At some point during this fiscal collapse (either in May 2009 or September 2009 – the date, but not the incident, are disputed) Papathanasiou attempted to reassure French Finance Minister Christine Lagarde that the Greek government was capable of getting public finances back on track. He did so by grabbing a piece of paper (possibly a napkin) and scribbling the measures the New Democracy administration was preparing to take. What were Lagarde’s thoughts? “C’est pas sérieux!” –.
Unfortunately, things were gravely serious. Papathanasiou was also at the forefront of an effort by the Karamanlis government to disguise the seriousness of Greece’s fiscal slippage. First he forecast a deficit of 3.7 percent, later increasing this to 6 percent, which was not even halfway to the actual shortfall for 2009. Greece’s European partners had caught on to this obfuscation. However, rather than one man or a group of decision makers taking the fall for this dereliction of duty, Greeks as a whole were tarred as cheats and liars – tags that they are still finding hard to shake almost five years later. It is almost impossible to overstate the importance that these actions had in writing the first lines of the Greek crisis narrative and condemning Greece’s relationship with its European partners.
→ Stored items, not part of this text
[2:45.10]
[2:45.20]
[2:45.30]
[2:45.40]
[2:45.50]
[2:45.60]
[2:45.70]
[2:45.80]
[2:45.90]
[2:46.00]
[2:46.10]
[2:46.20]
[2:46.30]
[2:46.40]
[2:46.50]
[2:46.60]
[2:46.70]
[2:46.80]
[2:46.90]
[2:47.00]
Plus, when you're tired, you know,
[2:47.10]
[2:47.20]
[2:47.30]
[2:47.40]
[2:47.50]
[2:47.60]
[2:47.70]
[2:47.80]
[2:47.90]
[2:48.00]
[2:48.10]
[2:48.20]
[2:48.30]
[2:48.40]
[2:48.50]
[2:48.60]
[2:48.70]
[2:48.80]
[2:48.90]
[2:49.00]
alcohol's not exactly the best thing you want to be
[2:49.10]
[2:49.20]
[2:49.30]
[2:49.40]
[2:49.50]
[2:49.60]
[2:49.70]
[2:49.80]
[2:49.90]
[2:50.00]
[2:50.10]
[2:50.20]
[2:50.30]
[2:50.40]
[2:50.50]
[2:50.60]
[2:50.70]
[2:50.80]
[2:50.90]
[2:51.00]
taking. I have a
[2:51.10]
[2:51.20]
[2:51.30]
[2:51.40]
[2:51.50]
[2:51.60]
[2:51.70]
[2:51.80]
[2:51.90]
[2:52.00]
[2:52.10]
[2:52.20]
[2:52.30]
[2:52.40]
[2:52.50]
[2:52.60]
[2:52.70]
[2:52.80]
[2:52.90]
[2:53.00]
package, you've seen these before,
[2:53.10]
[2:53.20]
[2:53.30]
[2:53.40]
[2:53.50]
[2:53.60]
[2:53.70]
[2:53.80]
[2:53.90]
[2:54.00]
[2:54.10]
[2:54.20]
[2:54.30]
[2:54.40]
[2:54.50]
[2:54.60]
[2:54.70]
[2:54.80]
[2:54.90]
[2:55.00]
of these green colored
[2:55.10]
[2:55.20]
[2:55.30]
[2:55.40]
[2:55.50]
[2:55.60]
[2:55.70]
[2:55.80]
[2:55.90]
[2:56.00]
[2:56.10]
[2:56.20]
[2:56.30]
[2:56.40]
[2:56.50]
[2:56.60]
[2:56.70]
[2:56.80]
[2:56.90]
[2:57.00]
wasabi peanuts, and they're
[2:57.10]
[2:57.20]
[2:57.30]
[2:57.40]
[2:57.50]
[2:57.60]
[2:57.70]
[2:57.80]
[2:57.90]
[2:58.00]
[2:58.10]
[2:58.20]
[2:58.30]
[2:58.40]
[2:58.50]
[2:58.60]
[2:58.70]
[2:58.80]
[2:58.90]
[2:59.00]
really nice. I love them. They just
So how does someone with this track record get handed the keys to Greece’s largest oil refining company and a potentially attractive public asset for private investors? Well, clearly the government’s claim to be banishing practices of the past and creating a new ethos in public service is a joke. The “jobs for the boys” practice seems to be alive and well. Apart from some complaints from PASOK, which is part of the coalition that sent Papathanasiou to ELPE, the appointment passed relatively unnoticed.
Apart from being a case of the political system preserving itself, it is also a failure of Greek society to demand higher standards of its politicians, both of when they are in power but also when they step away from office.
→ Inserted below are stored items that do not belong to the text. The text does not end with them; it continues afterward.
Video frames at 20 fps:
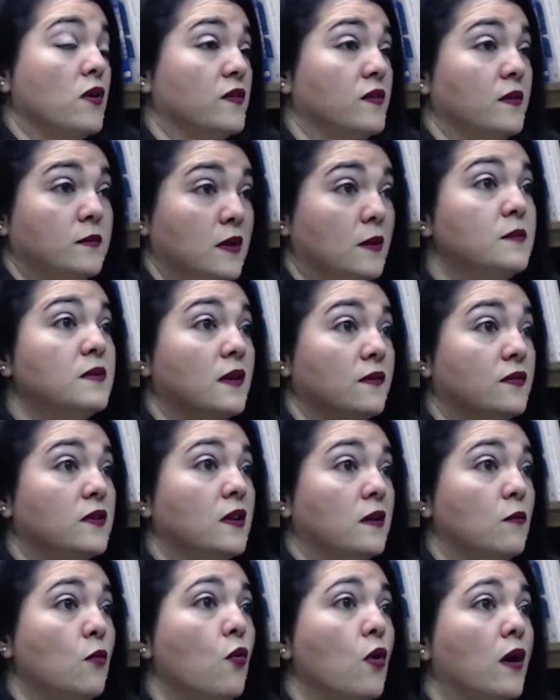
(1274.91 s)
Sometimes I've
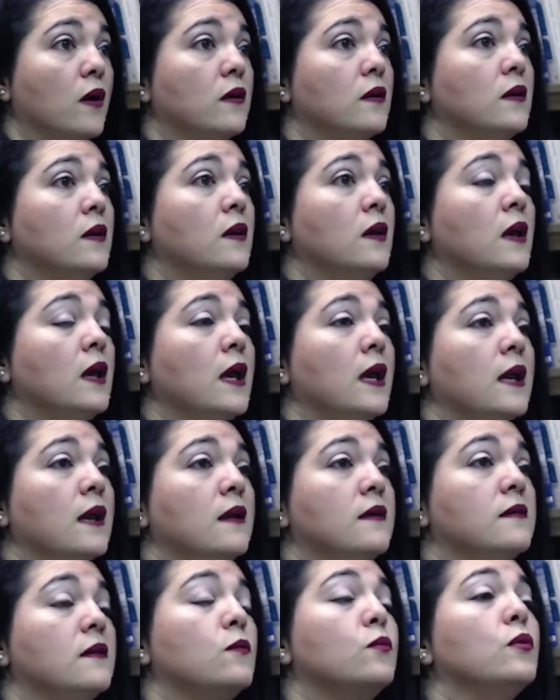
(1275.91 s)
seen more. And I
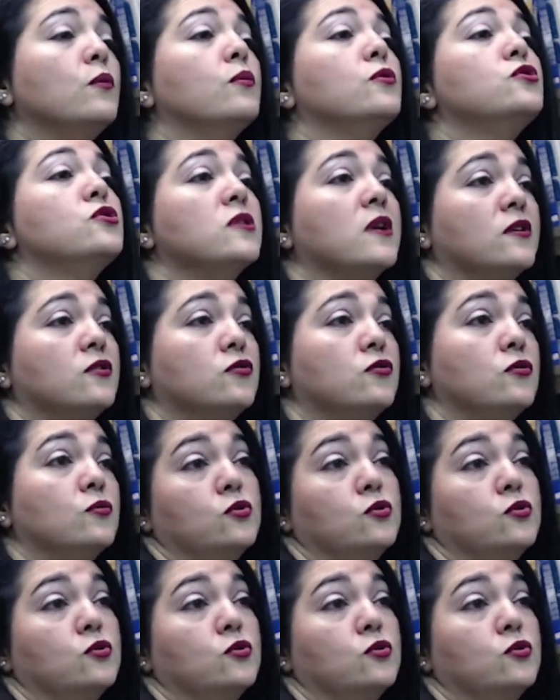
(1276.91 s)
say, well, what would you like to do?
A case in point is former Athens mayor and health minister Nikitas Kaklamanis, who is in the running again to gain control of the Greek capital. He will doubtlessly defend his record in both posts but the facts are that he left behind considerable debts at the Health Ministry and the City of Athens. At the end of 2009, state hospital’s arrears alone stood at 1.5 billion euros. The municipality owed some 230 million euros when Kaklamanis left, according to his successor Giorgos Kaminis. The former mayor denies this is the case.
Even if we do not assess Kaklamanis by the debts he left behind (to be fair to him, a number of factors that could have contributed to them) then we can certainly judge him on his comments since he announced that he would be challenging Kaminis and others for the mayorship in May’s elections. Kaklamanis has dismissed Kaminis achieving a balanced budget despite seeing the municipality’s central government funding halved as the work of a mere “accountant of the memorandum.”
Apart from the ex-minister’s gall, we should also be worried that – according to opinion polls – around 10 percent of Athenians are considering voting for him. The 2004-2009 period of governance in Greece remains woefully underscrutinised.
The political system is protecting its own but the absence of grassroots pressure for a thorough investigation also highlights Greek society’s weakness. The first step needed is for it to be made clear to those who carry responsibility for Greece’s burden today that their part in contributing to it can not be magically expunged. Cleisthenes’s landmark reforms created “isonomia”. It is the principle that all citizens have the same rights (and responsibilities) – nobody is above anyone else. Some 2,500 years later, it looks like we could use a reminder of what this means.